INPUT FOR THIS TASK:
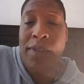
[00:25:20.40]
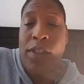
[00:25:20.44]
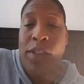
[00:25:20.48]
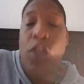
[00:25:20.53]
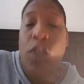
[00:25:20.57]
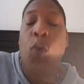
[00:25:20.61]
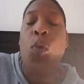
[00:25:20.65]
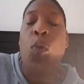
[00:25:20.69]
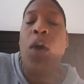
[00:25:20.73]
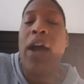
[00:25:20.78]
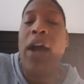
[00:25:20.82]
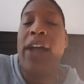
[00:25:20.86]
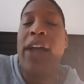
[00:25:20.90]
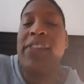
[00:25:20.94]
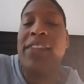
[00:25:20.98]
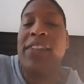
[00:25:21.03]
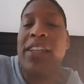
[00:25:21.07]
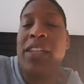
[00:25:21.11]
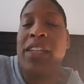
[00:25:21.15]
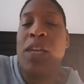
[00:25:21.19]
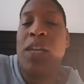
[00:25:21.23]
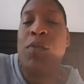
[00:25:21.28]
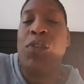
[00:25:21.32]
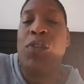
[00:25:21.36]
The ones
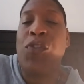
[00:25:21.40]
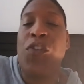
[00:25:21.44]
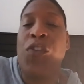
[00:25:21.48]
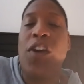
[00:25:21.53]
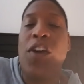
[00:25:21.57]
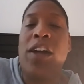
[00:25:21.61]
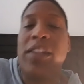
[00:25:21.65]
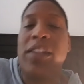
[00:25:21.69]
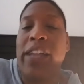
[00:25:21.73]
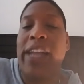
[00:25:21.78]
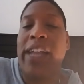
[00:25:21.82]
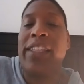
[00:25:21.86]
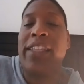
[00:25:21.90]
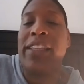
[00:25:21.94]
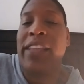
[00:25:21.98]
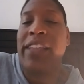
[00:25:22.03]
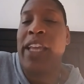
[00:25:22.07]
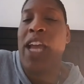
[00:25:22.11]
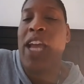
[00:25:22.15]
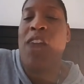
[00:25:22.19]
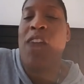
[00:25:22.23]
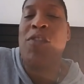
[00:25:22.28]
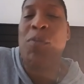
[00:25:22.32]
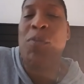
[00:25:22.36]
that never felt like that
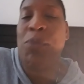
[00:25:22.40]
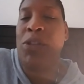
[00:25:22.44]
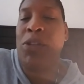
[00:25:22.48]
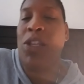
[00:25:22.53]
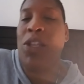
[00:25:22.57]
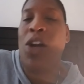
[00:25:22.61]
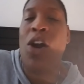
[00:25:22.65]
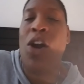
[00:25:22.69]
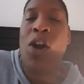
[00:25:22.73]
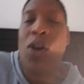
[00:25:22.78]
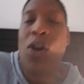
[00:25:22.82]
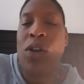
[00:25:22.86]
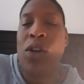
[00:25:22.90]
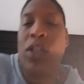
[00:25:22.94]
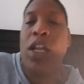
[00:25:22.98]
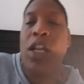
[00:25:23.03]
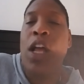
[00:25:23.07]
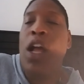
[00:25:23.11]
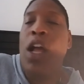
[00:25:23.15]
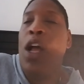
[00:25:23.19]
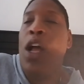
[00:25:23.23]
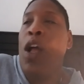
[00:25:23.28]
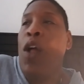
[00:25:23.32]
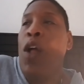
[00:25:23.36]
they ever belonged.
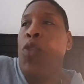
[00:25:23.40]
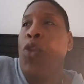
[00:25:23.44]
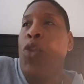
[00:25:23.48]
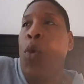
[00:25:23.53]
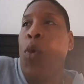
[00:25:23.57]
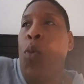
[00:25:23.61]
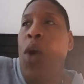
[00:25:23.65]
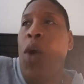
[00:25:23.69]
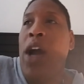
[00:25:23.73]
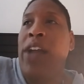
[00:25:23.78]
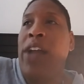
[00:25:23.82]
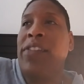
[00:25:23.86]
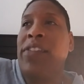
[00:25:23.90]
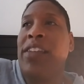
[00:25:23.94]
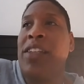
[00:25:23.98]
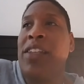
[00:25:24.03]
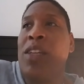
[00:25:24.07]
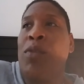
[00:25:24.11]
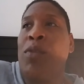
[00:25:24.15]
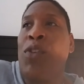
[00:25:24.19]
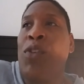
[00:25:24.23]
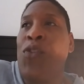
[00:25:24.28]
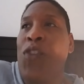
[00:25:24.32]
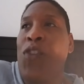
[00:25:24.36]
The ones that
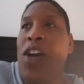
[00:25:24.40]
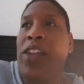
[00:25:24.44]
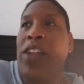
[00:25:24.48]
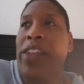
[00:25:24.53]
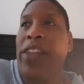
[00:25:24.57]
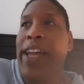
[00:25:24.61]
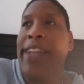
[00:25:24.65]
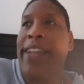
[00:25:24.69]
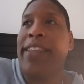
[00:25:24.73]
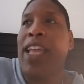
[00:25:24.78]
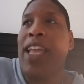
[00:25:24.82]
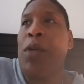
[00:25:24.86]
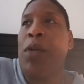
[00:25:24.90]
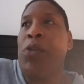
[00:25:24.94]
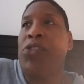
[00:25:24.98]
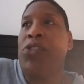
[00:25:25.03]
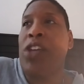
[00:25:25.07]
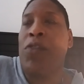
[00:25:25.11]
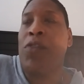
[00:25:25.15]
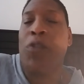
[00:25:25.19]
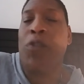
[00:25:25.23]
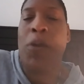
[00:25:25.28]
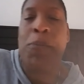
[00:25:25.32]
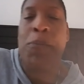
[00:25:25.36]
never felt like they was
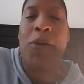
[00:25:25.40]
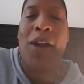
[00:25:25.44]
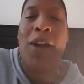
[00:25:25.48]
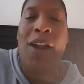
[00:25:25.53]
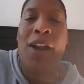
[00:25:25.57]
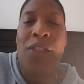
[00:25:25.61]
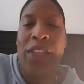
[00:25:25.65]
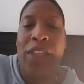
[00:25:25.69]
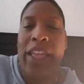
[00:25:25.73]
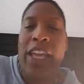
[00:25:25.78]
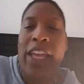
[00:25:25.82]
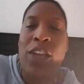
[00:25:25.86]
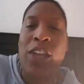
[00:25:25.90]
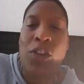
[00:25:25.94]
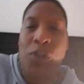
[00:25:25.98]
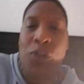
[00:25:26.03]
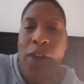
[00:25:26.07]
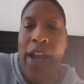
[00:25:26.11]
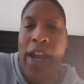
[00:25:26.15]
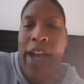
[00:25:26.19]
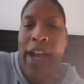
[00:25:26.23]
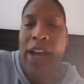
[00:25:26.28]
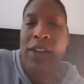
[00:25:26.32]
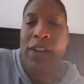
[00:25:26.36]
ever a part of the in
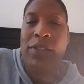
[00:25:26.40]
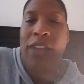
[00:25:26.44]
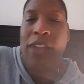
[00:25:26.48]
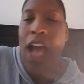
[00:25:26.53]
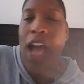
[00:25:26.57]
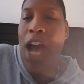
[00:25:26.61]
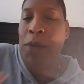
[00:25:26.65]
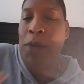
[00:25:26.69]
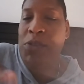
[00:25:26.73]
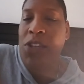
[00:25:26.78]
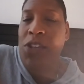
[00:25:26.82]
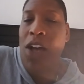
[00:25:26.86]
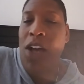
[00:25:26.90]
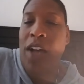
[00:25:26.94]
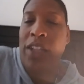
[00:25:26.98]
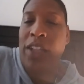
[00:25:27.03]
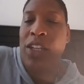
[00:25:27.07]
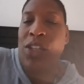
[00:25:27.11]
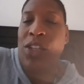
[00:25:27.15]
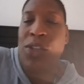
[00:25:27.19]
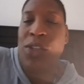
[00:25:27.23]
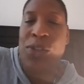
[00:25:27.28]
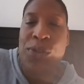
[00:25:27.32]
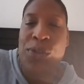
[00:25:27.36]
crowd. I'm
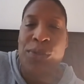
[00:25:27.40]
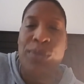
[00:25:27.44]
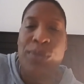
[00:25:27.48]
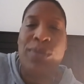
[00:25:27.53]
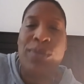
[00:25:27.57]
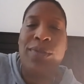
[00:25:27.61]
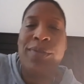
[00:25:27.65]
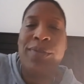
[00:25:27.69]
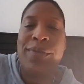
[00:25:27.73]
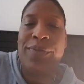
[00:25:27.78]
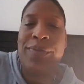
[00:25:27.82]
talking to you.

--

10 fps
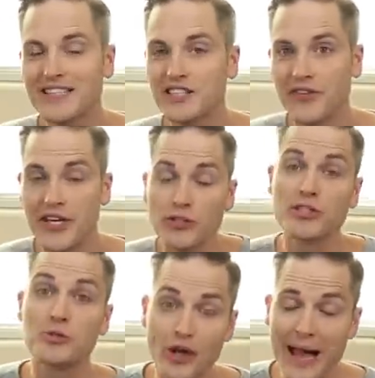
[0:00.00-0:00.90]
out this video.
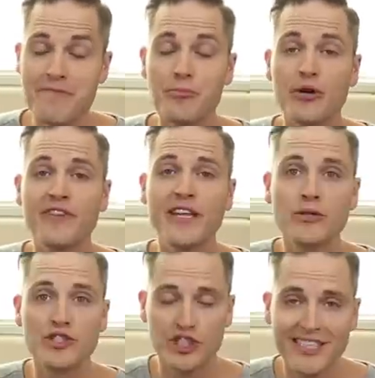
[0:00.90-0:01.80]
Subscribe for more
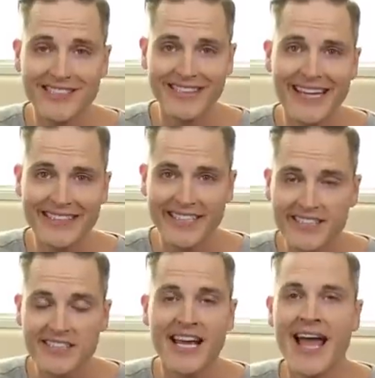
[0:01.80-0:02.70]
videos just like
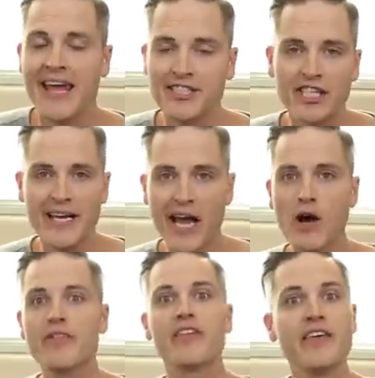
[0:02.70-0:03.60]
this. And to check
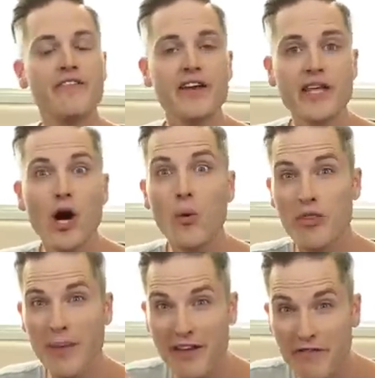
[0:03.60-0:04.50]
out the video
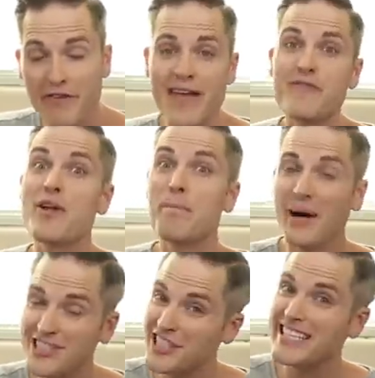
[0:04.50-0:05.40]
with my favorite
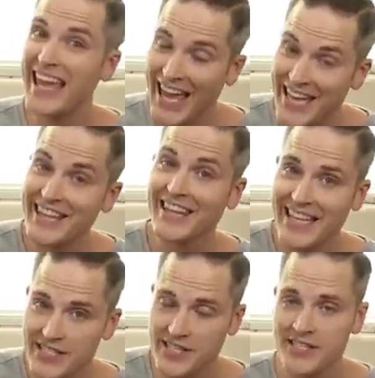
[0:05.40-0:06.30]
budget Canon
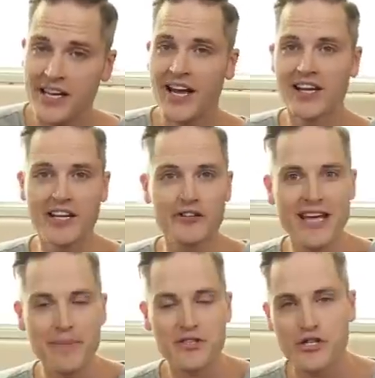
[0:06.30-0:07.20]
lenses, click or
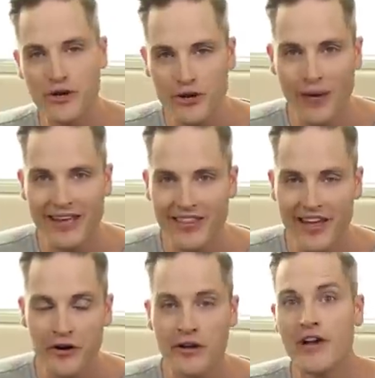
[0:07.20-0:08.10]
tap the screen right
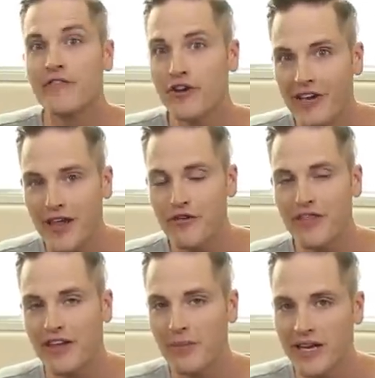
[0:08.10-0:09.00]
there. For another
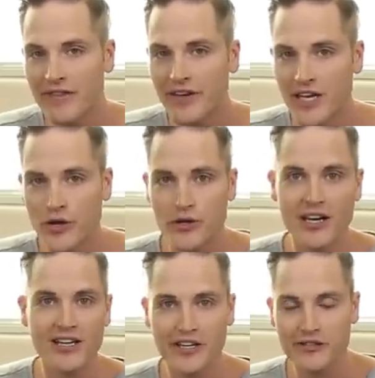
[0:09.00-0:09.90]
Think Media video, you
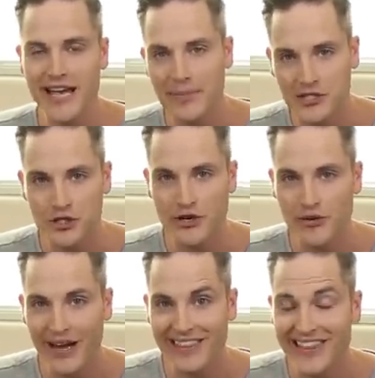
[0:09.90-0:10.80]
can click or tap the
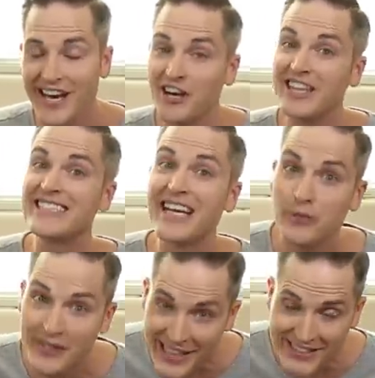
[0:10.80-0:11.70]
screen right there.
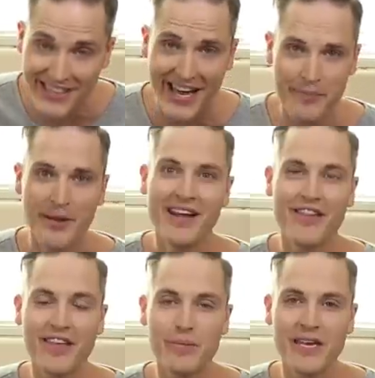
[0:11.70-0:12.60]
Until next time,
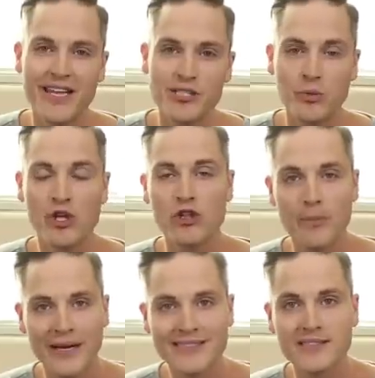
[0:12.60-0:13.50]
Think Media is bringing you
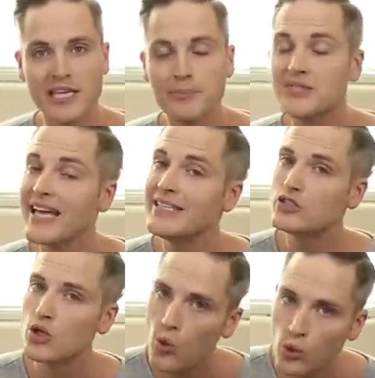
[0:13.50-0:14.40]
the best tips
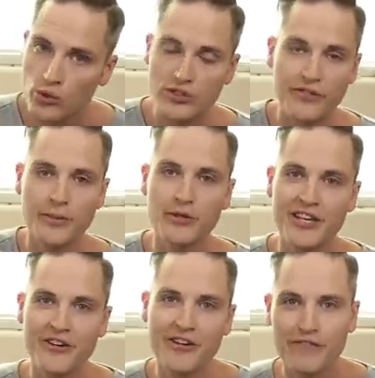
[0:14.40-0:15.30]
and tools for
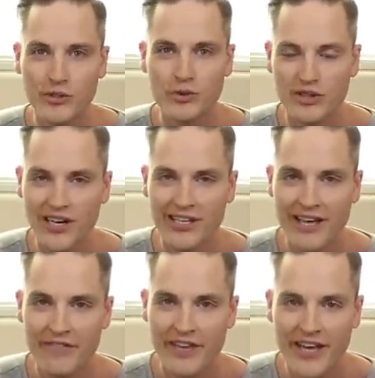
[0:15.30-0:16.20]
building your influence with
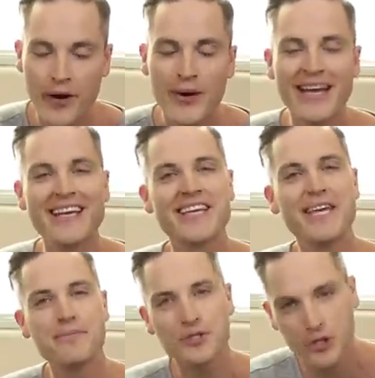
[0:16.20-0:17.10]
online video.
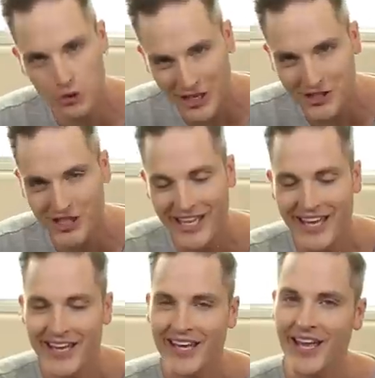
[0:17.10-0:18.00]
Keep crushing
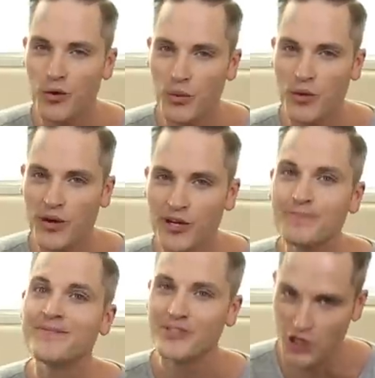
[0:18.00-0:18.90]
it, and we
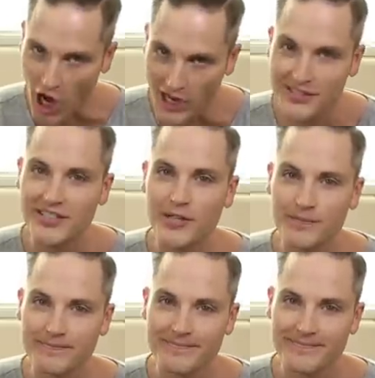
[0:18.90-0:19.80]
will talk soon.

ASSIGNMENT: The result should be an exact copy of only the lines above from the one that holds "[00:25:20.40]" through the one that holds "[00:25:23.98]", both ends included, without pictures.

OUTPUT BELOW:
[00:25:20.40]
[00:25:20.44]
[00:25:20.48]
[00:25:20.53]
[00:25:20.57]
[00:25:20.61]
[00:25:20.65]
[00:25:20.69]
[00:25:20.73]
[00:25:20.78]
[00:25:20.82]
[00:25:20.86]
[00:25:20.90]
[00:25:20.94]
[00:25:20.98]
[00:25:21.03]
[00:25:21.07]
[00:25:21.11]
[00:25:21.15]
[00:25:21.19]
[00:25:21.23]
[00:25:21.28]
[00:25:21.32]
[00:25:21.36]
The ones
[00:25:21.40]
[00:25:21.44]
[00:25:21.48]
[00:25:21.53]
[00:25:21.57]
[00:25:21.61]
[00:25:21.65]
[00:25:21.69]
[00:25:21.73]
[00:25:21.78]
[00:25:21.82]
[00:25:21.86]
[00:25:21.90]
[00:25:21.94]
[00:25:21.98]
[00:25:22.03]
[00:25:22.07]
[00:25:22.11]
[00:25:22.15]
[00:25:22.19]
[00:25:22.23]
[00:25:22.28]
[00:25:22.32]
[00:25:22.36]
that never felt like that
[00:25:22.40]
[00:25:22.44]
[00:25:22.48]
[00:25:22.53]
[00:25:22.57]
[00:25:22.61]
[00:25:22.65]
[00:25:22.69]
[00:25:22.73]
[00:25:22.78]
[00:25:22.82]
[00:25:22.86]
[00:25:22.90]
[00:25:22.94]
[00:25:22.98]
[00:25:23.03]
[00:25:23.07]
[00:25:23.11]
[00:25:23.15]
[00:25:23.19]
[00:25:23.23]
[00:25:23.28]
[00:25:23.32]
[00:25:23.36]
they ever belonged.
[00:25:23.40]
[00:25:23.44]
[00:25:23.48]
[00:25:23.53]
[00:25:23.57]
[00:25:23.61]
[00:25:23.65]
[00:25:23.69]
[00:25:23.73]
[00:25:23.78]
[00:25:23.82]
[00:25:23.86]
[00:25:23.90]
[00:25:23.94]
[00:25:23.98]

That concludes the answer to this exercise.